▶ [INFORMATION SHOWN]
++++

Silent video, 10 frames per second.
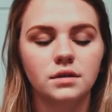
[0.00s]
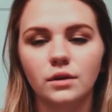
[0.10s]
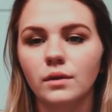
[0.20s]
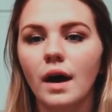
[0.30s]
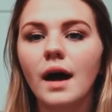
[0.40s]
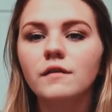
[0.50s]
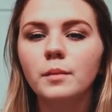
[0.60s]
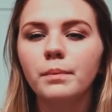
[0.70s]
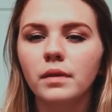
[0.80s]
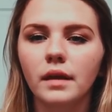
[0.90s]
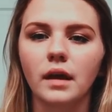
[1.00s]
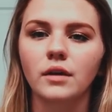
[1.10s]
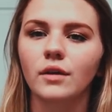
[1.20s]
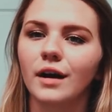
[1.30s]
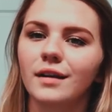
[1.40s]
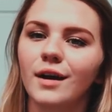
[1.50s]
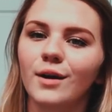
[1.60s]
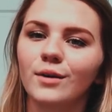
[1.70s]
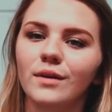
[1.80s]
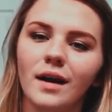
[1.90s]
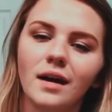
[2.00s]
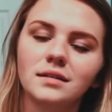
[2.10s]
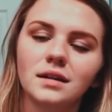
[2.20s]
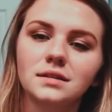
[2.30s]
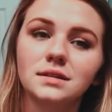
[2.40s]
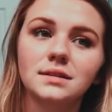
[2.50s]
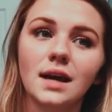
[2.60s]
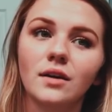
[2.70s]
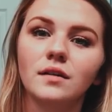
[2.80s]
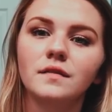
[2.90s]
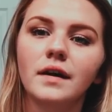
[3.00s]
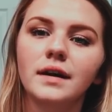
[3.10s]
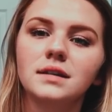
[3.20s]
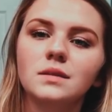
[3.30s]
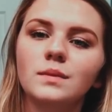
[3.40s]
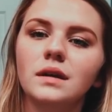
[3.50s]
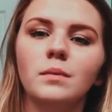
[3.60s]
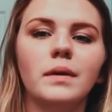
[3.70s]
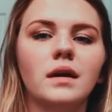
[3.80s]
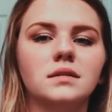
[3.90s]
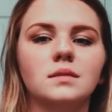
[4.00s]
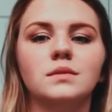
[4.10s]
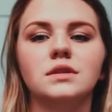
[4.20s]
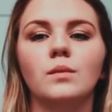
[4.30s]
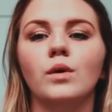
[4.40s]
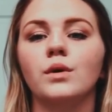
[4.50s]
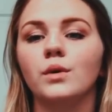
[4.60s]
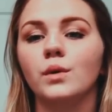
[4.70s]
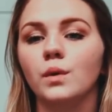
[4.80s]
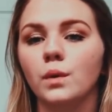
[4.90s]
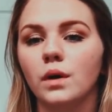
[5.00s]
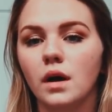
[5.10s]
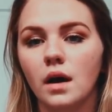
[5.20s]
don't have a plan right now, and that's terrifying to me because I'm someone who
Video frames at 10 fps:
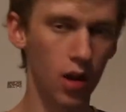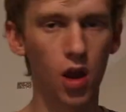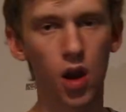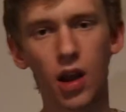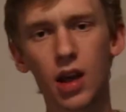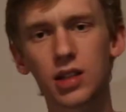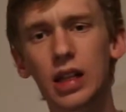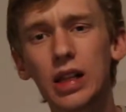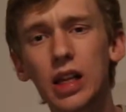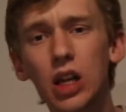Alright, that's a
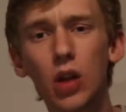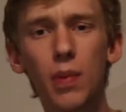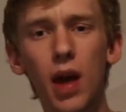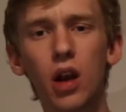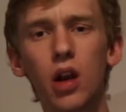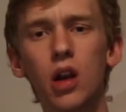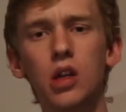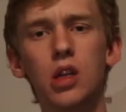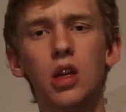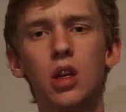little better.
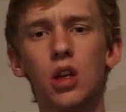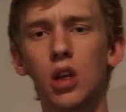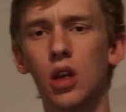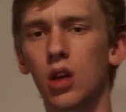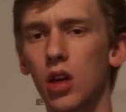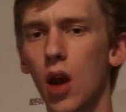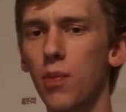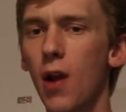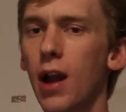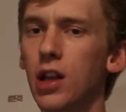Gotta
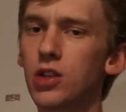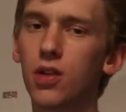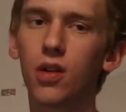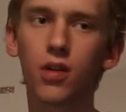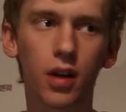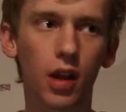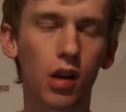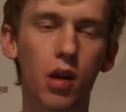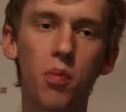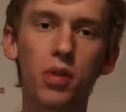practice so I don't look like
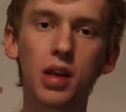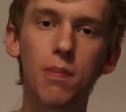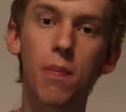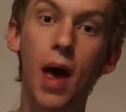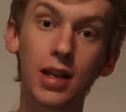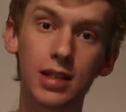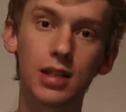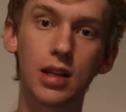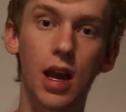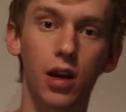a complete
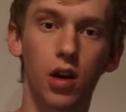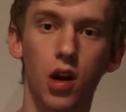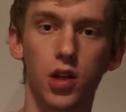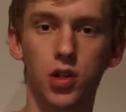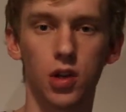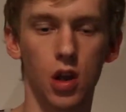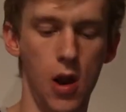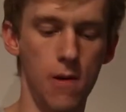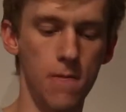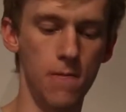peasant at CardistryCon.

++++

▶ [THE TASK] With the pictures omitted, the material is to be transcribed exactly.

▶ [OUTPUT OF THE EXERCISE]
Silent video, 10 frames per second.
[0.00s]
[0.10s]
[0.20s]
[0.30s]
[0.40s]
[0.50s]
[0.60s]
[0.70s]
[0.80s]
[0.90s]
[1.00s]
[1.10s]
[1.20s]
[1.30s]
[1.40s]
[1.50s]
[1.60s]
[1.70s]
[1.80s]
[1.90s]
[2.00s]
[2.10s]
[2.20s]
[2.30s]
[2.40s]
[2.50s]
[2.60s]
[2.70s]
[2.80s]
[2.90s]
[3.00s]
[3.10s]
[3.20s]
[3.30s]
[3.40s]
[3.50s]
[3.60s]
[3.70s]
[3.80s]
[3.90s]
[4.00s]
[4.10s]
[4.20s]
[4.30s]
[4.40s]
[4.50s]
[4.60s]
[4.70s]
[4.80s]
[4.90s]
[5.00s]
[5.10s]
[5.20s]
don't have a plan right now, and that's terrifying to me because I'm someone who
Video frames at 10 fps:
Alright, that's a
little better.
Gotta
practice so I don't look like
a complete
peasant at CardistryCon.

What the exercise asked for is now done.